Fig. 3. Streptavidin and the 2008s aptamer binding. The x-axis represents the horseradish peroxidase (HRP)-conjugated 2008s aptamer concentration, and the y-axis represents the absorbance at 450 nm. A microwell plate was coated with 1 μg mL⁻¹ of streptavidin, and then incubated with various HRP-conjugated 2008s aptamer concentrations (0 to 1000 nM).

Fig. 4. Plasmodium falciparum lactate dehydrogenase (PfLDH) detection with the enzyme-linked aptamer-based sandwich assay platform. The x-axis represents the PfLDH concentrations (0, 10⁻⁴, 10⁻³, 10⁻², 10⁻¹, 10⁰, 10¹, and 10² μg mL⁻¹), and the y-axis represents the absorbance at 450 nm. The inset image shows the color development after adding the color substrate but before adding the stop solution.

Fig. 5. Human lactate dehydrogenase (hLDH) detection with the enzyme-linked aptamer-based sandwich assay platform. The x-axis represents the hLDH concentrations (0, 10⁻⁴, 10⁻³, 10⁻², 10⁻¹, 10⁰, 10¹, and 10² μg mL⁻¹), and the y-axis represents the absorbance at 450 nm. The inset image shows the color development after adding the color substrate but before adding the stop solution.

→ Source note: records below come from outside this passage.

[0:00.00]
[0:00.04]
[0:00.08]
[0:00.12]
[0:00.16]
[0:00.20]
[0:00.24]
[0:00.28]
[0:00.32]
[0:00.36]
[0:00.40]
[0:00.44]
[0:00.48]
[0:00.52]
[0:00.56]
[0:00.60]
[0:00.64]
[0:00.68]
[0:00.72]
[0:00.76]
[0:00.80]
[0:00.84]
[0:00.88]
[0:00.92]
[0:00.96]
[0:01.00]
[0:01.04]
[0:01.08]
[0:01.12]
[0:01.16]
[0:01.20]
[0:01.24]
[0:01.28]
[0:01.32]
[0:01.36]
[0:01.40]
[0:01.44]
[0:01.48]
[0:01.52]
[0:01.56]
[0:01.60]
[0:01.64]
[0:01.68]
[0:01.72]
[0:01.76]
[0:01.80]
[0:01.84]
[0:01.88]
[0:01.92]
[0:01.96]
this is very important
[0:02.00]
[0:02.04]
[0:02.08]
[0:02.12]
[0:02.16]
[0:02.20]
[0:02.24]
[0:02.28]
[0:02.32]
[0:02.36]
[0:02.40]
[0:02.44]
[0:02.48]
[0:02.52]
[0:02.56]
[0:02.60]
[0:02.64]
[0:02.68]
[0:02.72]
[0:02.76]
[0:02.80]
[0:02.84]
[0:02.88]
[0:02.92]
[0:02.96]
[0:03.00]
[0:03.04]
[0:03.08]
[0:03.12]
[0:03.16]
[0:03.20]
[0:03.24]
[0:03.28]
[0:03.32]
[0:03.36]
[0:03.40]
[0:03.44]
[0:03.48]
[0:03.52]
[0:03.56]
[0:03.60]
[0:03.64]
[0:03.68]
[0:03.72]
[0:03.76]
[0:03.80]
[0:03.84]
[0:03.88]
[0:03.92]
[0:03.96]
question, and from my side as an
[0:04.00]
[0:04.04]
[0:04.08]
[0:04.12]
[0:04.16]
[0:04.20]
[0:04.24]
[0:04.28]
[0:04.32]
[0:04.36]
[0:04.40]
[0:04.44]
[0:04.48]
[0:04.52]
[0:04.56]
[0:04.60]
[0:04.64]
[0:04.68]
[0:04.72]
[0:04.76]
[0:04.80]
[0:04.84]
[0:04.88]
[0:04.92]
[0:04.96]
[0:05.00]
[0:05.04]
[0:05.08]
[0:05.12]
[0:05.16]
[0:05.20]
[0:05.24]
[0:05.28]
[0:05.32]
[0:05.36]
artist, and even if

Fig. 6. A multiple sequence alignment of Plasmodium falciparum lactate dehydrogenase (PfLDH) and human lactate dehydrogenase (hLDH) amino acids using the UniProt database. Each LDH amino acids sequence contains the original sequence without tag. Purple boxes indicate identical amino acids, and yellow boxes indicate aptamer binding sites.

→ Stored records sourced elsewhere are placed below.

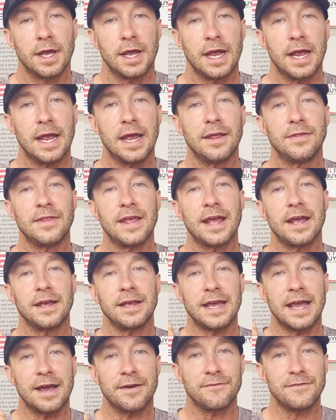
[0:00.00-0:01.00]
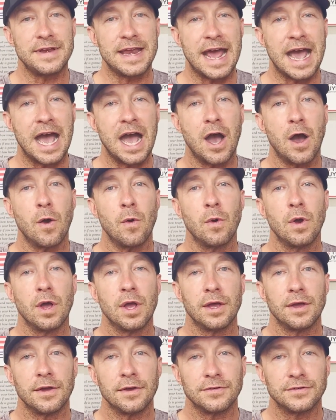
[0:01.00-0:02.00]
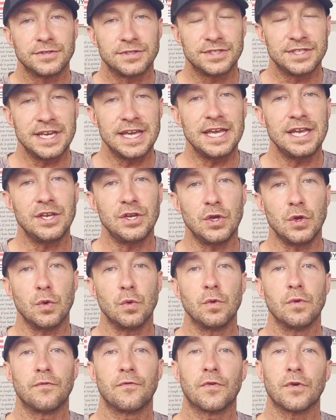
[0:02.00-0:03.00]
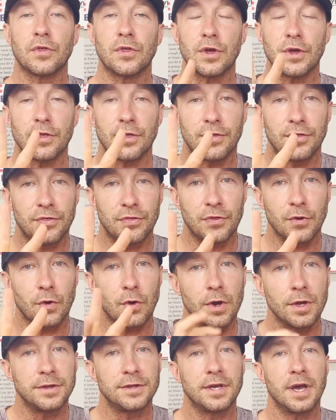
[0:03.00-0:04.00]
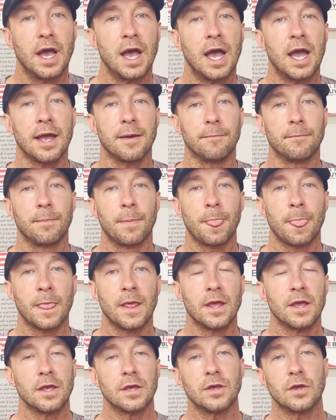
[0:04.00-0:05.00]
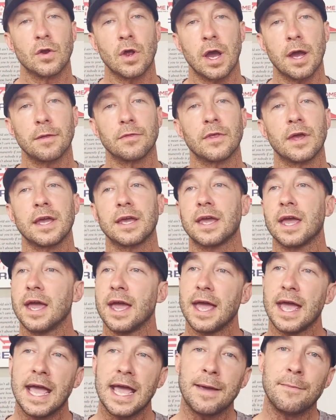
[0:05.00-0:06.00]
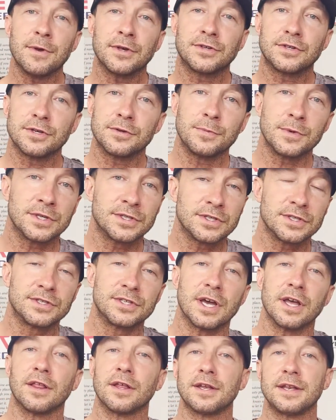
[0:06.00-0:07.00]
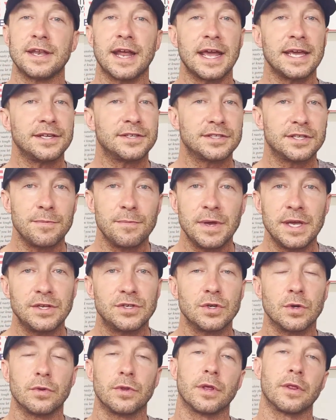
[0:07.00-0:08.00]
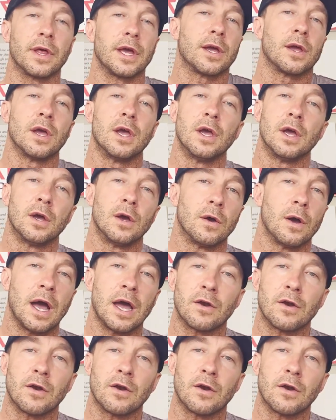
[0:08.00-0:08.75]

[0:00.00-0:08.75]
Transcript: and they have now seen you for the 3rd time. You're not like, hey, Mr. and Mrs. Seller, nice to meet you. And they're like, I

Fig. 7. Plasmodium falciparum lactate dehydrogenase (PfLDH) detection in a blood sample using the enzyme-linked aptamer-based sandwich assay platform. Mouse blood spiked with different PfLDH concentrations of 0, 10⁻⁴, 10⁻³, 10⁻², 10⁻¹, 10⁰, 10¹, and 10² μg mL⁻¹ (x-axis). The y-axis represents the absorbance at 450 nm. The inset image shows the color development after adding the color substrate but before adding the stop solution.